Your task: Below are records with pictures in them. Output exactly the lines from the one with "[00:10:57.66]" through the one with "[00:11:00.73]", both included, and leave every picture out; give only those lines.

Provided data:
------------

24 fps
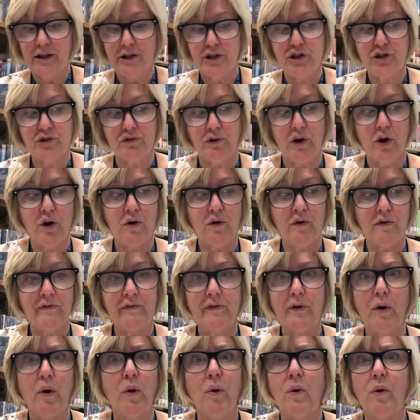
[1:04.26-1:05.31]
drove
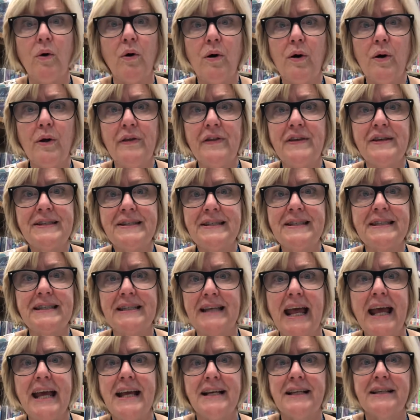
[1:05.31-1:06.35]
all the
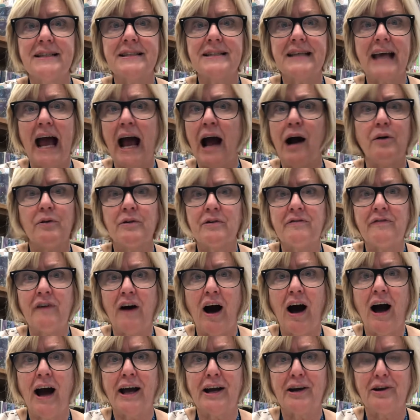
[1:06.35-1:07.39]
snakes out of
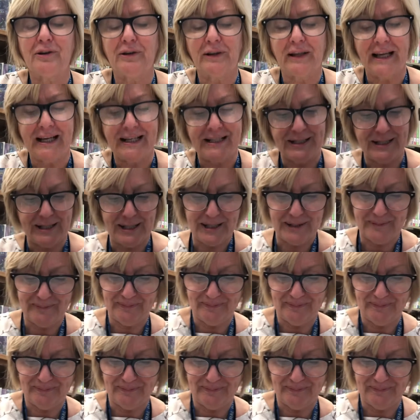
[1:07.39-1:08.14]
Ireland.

------------

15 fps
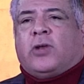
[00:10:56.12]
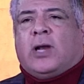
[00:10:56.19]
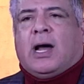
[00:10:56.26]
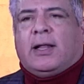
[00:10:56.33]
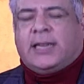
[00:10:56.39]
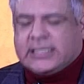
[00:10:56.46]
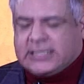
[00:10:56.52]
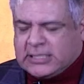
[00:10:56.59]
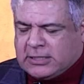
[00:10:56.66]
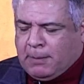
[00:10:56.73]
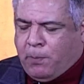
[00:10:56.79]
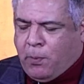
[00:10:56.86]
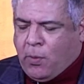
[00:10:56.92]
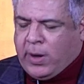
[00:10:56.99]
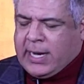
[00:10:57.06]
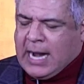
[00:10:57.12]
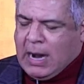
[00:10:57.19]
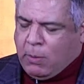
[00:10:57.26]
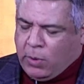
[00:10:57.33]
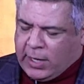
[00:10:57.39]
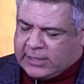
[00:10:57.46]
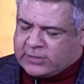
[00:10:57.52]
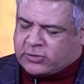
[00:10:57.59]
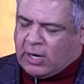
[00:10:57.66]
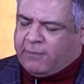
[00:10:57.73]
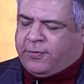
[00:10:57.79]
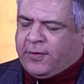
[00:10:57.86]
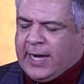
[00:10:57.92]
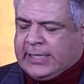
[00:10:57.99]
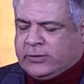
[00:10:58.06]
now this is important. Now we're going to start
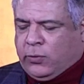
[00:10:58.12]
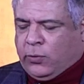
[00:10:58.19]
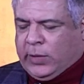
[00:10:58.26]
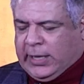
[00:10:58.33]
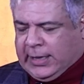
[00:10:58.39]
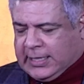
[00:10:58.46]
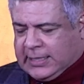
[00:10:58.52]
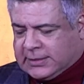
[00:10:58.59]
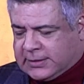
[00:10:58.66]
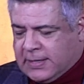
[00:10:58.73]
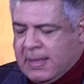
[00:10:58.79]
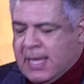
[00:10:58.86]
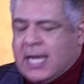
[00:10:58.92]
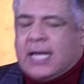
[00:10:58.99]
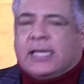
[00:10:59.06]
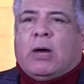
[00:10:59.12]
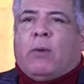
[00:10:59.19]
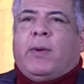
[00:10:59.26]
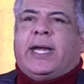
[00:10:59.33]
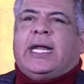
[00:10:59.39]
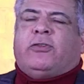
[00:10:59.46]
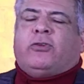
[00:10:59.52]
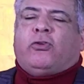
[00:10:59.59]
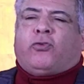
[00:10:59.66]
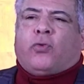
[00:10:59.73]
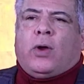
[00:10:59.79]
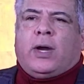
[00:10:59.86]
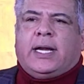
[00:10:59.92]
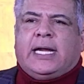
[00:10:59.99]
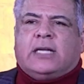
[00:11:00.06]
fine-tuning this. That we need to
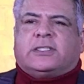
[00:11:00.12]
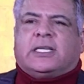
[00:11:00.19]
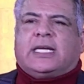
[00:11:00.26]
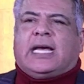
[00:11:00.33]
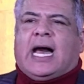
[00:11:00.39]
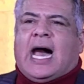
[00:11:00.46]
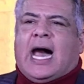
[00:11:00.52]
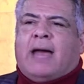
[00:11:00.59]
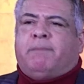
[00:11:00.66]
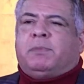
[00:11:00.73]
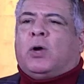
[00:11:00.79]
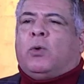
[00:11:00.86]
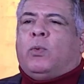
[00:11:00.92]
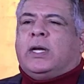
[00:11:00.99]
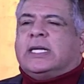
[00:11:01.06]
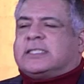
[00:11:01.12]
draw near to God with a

------------

Solution to the problem:
[00:10:57.66]
[00:10:57.73]
[00:10:57.79]
[00:10:57.86]
[00:10:57.92]
[00:10:57.99]
[00:10:58.06]
now this is important. Now we're going to start
[00:10:58.12]
[00:10:58.19]
[00:10:58.26]
[00:10:58.33]
[00:10:58.39]
[00:10:58.46]
[00:10:58.52]
[00:10:58.59]
[00:10:58.66]
[00:10:58.73]
[00:10:58.79]
[00:10:58.86]
[00:10:58.92]
[00:10:58.99]
[00:10:59.06]
[00:10:59.12]
[00:10:59.19]
[00:10:59.26]
[00:10:59.33]
[00:10:59.39]
[00:10:59.46]
[00:10:59.52]
[00:10:59.59]
[00:10:59.66]
[00:10:59.73]
[00:10:59.79]
[00:10:59.86]
[00:10:59.92]
[00:10:59.99]
[00:11:00.06]
fine-tuning this. That we need to
[00:11:00.12]
[00:11:00.19]
[00:11:00.26]
[00:11:00.33]
[00:11:00.39]
[00:11:00.46]
[00:11:00.52]
[00:11:00.59]
[00:11:00.66]
[00:11:00.73]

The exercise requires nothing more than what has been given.